Türkiye’s economy grew by 2.5% in the first quarter of 2026, demonstrating resilience amid geopolitical tensions, global uncertainties, and climbing energy costs. Official figures indicate that the gross domestic product (GDP) increased annually during January-March, although this was a slowdown from the 3.4% growth noted in the previous quarter. Seasonally adjusted, the economy expanded by 0.1% compared to the previous quarter.
The deceleration was attributed to escalating regional instability and heightened volatility in energy markets, which have intensified inflationary pressures. Despite these obstacles, Türkiye has achieved 23 consecutive quarters of economic growth, a fact highlighted by government officials. Finance Minister Mehmet Şimşek emphasized the economy’s resilience in the face of external shocks and reduced demand from major trading partners, noting that the national income now exceeds $1.6 trillion, underscoring the economy’s robustness.
Among the various sectors, information and communication led with an impressive 9.5% annual growth. Other sectors such as services, agriculture, trade, transportation, tourism, finance, and construction also reported solid performances.
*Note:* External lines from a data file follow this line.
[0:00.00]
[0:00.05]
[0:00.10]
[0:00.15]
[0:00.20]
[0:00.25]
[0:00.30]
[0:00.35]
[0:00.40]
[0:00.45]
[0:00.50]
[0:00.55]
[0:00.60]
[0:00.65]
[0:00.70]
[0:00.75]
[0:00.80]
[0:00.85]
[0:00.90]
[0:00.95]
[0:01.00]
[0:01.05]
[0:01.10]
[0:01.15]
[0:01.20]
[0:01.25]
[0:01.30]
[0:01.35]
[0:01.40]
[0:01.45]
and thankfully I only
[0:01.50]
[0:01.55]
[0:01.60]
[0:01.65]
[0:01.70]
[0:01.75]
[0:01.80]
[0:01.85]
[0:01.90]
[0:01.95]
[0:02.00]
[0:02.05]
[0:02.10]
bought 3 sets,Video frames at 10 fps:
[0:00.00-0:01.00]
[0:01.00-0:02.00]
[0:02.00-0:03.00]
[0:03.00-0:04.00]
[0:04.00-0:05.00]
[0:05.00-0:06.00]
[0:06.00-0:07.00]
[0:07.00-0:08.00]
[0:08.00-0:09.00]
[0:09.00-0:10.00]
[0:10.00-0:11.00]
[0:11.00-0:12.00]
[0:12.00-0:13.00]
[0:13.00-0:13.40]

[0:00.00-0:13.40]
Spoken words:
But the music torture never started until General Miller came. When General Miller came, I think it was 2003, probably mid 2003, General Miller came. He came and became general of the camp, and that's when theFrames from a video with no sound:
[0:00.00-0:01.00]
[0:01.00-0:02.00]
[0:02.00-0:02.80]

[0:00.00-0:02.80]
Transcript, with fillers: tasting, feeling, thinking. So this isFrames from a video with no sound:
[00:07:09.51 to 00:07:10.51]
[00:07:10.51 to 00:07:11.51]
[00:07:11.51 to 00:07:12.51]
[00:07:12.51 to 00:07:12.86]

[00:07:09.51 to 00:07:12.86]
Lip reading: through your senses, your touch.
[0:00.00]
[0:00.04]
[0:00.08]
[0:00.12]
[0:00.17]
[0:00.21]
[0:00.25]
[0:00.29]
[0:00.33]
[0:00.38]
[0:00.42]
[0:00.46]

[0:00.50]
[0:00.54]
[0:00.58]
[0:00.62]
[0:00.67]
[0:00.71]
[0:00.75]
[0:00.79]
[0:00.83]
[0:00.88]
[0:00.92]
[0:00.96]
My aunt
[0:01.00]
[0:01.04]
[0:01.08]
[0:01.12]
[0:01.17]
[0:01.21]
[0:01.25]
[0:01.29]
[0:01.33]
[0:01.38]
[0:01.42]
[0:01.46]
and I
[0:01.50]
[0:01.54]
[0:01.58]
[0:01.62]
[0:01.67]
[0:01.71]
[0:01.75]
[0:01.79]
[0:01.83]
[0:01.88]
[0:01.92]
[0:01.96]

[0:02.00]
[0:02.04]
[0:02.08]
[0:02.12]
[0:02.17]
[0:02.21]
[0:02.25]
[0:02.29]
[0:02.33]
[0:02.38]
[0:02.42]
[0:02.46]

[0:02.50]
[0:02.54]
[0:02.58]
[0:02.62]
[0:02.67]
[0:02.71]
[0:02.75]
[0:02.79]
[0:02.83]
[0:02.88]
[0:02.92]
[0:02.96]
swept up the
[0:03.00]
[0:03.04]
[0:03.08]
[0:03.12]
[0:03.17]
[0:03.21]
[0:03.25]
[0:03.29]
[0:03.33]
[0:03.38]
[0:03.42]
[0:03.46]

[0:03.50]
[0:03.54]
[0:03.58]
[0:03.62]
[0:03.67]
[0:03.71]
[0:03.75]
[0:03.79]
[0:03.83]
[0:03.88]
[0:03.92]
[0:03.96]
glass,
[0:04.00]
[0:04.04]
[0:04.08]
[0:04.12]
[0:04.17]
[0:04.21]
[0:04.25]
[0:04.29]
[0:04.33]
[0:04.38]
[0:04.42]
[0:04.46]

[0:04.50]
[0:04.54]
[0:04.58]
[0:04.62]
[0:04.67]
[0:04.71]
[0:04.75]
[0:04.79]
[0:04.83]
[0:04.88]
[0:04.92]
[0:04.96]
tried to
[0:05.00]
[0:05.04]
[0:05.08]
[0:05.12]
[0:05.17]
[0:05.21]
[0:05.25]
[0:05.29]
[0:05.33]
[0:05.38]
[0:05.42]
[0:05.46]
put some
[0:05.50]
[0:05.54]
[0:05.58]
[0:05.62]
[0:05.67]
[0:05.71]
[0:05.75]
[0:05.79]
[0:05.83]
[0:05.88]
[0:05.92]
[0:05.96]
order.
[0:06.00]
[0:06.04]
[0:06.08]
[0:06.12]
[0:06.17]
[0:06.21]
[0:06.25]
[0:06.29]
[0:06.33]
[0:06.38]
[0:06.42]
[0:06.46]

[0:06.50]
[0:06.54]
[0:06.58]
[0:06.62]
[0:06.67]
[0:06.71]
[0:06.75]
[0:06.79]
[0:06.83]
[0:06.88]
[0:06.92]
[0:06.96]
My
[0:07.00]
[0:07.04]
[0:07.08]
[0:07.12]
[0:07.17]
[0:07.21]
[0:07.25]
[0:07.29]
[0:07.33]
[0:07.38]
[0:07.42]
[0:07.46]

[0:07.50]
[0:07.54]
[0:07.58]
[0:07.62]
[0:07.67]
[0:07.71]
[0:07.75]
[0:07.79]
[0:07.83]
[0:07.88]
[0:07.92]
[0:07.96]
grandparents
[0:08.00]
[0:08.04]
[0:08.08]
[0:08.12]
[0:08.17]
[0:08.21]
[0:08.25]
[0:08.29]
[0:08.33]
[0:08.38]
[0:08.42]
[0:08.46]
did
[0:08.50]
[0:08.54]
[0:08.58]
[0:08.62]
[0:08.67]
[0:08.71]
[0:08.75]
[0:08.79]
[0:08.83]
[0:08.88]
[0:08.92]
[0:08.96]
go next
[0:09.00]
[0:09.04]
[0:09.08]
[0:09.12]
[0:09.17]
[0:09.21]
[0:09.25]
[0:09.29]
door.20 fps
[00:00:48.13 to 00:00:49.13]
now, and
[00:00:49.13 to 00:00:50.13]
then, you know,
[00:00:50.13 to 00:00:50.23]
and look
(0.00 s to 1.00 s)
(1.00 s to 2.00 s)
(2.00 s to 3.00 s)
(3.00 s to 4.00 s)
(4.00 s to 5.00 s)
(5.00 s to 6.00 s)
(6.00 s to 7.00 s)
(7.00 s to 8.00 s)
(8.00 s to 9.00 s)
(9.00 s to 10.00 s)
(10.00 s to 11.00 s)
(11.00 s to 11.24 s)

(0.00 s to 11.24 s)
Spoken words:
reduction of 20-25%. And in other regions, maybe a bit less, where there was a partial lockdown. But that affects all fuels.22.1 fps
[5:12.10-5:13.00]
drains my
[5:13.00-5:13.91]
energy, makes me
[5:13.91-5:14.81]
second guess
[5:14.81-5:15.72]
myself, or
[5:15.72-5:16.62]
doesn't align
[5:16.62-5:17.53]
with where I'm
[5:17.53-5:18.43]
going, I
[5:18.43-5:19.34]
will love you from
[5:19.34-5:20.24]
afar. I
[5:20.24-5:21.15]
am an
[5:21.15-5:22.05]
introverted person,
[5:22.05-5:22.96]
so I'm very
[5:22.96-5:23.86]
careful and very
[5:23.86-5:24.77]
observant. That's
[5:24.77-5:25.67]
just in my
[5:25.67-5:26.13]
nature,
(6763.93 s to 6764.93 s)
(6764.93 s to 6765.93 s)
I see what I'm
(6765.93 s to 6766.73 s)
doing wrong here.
Household consumption was a significant contributor to this economic activity, rising 4.8% compared to the same period the previous year, while government expenditures saw a moderate increase.
However, the industrial sector reported a contraction of 0.8%, reflecting a drop in manufacturing activity influenced by global economic challenges. Despite this, economists anticipate that Türkiye will continue to navigate international market uncertainties and energy price fluctuations. Domestic demand coupled with ongoing economic reforms is expected to bolster growth in the coming quarters.